Any comments/beliefs will be appreciated, thanks


----------



## motorhead (May 21, 2011)

Sadly I don't see prices coming down. Even after the present emergency situation in Japan resolves itself and they start getting back to normal, there will be an enormous backlog of stock orders to fill.

Add to that the fact that Canon are now busily engaged in an extremely expensive exercise redesigning the whole lens range to suit the newest generation of high MP sensors, Id suggest that prices will only ever increase from this point.

One word of caution regarding the 100-400L. I have one and am happy with it, but Canon have already announced their intention to produce a 200-560L using a built in 1.4x converter to reach 560mm. Assuming the optical quality is good enough I fully intend to buy one as a replacement for my 100-400 when it appears. Granted the new lens is not going to be cheap, but the 100-400 is an elderly design and is in desperate need of an upgrade. One solution in the meantime might be to think about buying "pre-used" (second-hand to you and me), that's what I did with mine and it was (and is still) in superb condition at half the new price.


----------



## libra23 (May 21, 2011)

hi, appreciate the reply, well that's unfortunate to hear, i guess i'll have to shop around and maybe i'll land on my feet along the way.

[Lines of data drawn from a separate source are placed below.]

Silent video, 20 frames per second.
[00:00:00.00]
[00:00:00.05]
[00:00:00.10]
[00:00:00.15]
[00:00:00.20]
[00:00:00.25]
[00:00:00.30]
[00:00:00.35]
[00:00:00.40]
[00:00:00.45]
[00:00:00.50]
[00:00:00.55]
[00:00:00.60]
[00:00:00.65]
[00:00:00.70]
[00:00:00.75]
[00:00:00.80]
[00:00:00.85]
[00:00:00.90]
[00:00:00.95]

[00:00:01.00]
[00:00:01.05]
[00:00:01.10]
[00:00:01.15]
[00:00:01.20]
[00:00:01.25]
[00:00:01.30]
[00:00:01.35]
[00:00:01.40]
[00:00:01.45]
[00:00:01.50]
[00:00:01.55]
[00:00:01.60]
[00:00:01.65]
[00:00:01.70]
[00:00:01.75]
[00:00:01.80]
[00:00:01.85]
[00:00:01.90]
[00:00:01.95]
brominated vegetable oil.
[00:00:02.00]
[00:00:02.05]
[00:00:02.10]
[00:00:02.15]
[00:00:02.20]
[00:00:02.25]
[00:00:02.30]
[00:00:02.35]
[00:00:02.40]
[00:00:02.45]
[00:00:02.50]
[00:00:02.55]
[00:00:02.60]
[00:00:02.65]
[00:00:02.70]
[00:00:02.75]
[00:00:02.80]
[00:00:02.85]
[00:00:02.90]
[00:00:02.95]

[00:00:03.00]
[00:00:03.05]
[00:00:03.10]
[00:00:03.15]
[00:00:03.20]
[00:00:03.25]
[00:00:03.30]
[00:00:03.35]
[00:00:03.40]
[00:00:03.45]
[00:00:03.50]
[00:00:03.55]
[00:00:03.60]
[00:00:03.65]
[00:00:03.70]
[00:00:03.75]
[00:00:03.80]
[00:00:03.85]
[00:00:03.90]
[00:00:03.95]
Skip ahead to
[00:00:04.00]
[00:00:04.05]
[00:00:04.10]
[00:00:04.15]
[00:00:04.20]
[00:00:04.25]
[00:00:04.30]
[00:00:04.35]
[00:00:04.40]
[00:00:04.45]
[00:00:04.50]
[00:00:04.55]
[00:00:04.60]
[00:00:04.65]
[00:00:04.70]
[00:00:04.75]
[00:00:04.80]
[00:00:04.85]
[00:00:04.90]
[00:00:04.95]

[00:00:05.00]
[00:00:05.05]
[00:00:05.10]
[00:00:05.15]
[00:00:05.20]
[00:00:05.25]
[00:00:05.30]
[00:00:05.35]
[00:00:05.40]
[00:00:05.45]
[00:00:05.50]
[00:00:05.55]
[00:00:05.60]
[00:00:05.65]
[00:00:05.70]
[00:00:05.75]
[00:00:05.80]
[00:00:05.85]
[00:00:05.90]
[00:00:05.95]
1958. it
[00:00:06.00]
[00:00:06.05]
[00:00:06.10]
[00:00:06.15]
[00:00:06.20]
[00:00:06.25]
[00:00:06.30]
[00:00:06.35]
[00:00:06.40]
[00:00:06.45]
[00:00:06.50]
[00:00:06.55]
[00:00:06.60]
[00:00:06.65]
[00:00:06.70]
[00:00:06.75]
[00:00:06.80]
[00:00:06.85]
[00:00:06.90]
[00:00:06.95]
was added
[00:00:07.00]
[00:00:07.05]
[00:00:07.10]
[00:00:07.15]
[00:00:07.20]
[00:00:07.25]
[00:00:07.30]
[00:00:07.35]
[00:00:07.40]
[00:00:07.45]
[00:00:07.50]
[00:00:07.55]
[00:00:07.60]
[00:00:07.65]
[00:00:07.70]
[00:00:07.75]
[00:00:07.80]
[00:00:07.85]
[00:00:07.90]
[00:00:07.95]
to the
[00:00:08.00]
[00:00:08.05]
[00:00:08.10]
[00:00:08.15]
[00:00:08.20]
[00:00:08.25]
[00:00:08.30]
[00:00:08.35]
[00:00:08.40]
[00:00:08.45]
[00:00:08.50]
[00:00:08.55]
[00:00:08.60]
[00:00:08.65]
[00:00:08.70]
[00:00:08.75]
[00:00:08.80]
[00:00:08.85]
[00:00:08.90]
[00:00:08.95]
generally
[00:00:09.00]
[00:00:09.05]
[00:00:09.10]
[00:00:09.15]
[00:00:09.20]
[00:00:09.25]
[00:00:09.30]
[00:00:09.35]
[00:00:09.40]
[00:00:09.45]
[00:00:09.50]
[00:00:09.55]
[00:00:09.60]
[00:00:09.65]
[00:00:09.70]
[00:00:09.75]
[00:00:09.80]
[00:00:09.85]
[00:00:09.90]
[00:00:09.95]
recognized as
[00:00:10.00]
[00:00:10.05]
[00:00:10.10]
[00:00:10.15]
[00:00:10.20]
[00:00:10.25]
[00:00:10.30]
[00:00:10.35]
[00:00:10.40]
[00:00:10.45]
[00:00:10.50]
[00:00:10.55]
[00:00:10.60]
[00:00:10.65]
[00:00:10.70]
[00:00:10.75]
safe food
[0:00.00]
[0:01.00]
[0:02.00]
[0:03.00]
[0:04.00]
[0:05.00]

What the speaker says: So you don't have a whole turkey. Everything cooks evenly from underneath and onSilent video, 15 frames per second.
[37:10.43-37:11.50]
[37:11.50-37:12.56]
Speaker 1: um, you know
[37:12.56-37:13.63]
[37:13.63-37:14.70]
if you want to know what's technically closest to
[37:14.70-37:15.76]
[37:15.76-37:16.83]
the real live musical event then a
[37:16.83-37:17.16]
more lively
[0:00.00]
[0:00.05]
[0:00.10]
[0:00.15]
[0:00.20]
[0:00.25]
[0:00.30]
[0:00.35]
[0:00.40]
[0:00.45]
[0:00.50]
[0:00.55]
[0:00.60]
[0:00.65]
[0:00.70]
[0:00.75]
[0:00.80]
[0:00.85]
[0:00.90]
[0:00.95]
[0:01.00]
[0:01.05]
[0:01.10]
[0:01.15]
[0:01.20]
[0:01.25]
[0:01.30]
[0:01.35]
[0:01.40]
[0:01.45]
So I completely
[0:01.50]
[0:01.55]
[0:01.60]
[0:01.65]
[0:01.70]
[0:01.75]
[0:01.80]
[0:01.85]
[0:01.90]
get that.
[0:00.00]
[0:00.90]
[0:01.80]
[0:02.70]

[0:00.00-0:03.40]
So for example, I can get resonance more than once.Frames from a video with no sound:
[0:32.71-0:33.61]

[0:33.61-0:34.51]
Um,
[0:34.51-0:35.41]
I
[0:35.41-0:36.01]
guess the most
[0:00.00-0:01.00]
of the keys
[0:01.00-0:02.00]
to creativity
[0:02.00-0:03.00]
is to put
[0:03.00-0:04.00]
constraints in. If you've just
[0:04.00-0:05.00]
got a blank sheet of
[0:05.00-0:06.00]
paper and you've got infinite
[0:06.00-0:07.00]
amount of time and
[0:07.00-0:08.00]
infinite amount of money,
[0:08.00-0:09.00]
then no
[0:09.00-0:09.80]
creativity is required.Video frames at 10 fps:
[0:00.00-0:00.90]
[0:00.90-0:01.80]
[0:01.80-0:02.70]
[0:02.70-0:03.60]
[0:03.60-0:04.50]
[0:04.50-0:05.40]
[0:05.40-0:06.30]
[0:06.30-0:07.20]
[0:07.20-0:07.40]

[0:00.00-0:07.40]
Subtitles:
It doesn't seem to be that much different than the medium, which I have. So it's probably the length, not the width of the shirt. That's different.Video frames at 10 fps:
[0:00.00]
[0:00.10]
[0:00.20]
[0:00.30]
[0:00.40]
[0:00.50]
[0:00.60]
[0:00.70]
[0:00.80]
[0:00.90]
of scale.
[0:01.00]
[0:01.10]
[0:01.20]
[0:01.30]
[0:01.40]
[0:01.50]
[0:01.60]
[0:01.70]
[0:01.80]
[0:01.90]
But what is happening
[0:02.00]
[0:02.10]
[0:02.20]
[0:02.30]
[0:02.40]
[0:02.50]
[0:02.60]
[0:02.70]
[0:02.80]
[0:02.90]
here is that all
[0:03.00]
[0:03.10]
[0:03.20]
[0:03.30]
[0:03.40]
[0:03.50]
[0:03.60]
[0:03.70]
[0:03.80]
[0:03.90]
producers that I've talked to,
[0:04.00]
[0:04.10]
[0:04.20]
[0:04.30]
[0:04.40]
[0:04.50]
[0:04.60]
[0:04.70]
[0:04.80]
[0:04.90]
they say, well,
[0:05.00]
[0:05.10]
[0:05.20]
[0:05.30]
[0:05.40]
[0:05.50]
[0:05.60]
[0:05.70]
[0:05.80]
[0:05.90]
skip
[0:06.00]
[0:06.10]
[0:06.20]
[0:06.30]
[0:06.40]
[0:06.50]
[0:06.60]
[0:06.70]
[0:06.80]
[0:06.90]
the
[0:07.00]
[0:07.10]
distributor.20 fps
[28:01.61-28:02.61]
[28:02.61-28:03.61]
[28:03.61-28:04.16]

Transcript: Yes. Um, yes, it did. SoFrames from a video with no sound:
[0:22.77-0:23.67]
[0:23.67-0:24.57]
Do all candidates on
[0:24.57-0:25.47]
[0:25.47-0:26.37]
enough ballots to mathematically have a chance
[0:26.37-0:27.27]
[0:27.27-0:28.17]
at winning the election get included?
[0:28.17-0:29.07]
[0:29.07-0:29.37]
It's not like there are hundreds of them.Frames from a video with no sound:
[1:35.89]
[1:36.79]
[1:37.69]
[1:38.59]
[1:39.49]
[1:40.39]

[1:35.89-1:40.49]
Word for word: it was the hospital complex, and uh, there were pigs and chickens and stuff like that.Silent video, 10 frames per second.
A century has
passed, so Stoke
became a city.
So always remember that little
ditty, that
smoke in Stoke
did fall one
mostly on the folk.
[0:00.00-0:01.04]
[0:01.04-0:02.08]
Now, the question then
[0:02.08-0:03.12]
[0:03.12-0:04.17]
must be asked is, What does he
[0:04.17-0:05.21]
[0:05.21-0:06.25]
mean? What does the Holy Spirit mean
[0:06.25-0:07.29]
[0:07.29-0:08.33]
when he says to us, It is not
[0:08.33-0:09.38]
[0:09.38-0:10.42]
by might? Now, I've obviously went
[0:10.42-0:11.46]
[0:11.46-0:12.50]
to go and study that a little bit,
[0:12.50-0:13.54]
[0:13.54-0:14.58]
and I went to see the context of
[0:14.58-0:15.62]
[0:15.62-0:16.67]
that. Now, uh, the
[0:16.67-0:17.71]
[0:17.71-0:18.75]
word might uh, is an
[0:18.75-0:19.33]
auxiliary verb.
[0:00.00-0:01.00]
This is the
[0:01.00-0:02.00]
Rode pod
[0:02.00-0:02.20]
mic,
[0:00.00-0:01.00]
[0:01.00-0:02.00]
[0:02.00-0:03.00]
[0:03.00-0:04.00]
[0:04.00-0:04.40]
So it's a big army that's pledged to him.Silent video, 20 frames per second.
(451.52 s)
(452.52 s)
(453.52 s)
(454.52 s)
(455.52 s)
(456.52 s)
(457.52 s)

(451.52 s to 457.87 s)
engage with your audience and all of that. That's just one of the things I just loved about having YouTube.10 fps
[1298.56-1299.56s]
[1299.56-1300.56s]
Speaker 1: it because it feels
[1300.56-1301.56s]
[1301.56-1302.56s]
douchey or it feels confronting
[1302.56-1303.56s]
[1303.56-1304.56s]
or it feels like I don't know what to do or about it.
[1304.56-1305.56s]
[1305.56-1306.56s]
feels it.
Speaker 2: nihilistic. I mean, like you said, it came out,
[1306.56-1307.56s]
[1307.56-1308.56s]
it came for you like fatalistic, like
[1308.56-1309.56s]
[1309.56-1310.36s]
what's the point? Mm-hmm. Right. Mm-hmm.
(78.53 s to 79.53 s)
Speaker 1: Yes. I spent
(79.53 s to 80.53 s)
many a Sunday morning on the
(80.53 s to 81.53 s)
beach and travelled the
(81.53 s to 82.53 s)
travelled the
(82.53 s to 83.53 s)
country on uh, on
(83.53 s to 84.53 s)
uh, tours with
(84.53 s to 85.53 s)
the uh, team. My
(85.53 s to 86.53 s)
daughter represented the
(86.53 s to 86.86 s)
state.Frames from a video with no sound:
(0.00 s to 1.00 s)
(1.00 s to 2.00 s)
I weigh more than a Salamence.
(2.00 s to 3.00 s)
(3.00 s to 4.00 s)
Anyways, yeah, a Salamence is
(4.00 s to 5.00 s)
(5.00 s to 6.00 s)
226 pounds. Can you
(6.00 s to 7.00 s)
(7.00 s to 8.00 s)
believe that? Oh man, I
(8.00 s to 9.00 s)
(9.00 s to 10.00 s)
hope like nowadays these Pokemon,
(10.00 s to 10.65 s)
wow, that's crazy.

You read my mind on the 100-400, i'll looked into it and changed my mind, then looked at it again, sactrelgiously took my eye of Canon's looking into Sigma, and then came back to it. I am put off with the push-pull zoom although not differed of the 'dust pump' status. Yeah it does appear dated but still gives great quality images, so yeah i think i'll shop around for a used one, then pass it on when a successor comes along

at least i'll be saving for the time being and can invest on other options


----------



## Flake (May 21, 2011)

It's the law of supply & demand, once supply picks up the prices will fall once more. You migh have to wait until high summer though.


----------



## libra23 (May 22, 2011)

high summer, that's not too bad then, i wasn't intending on splashing any cash until the back end of the year


----------



## Admin US West (May 22, 2011)

Canon claims that by June, their production should be at normal capacity. Unfortunately, by that time, there may be 90 days of backorders to fill. There likely will not be normal stock levels in stores until fall, but those needing a particular lens should be able to find it this summer, but may pay a premium price if its one of the lenses that are hard to find.


----------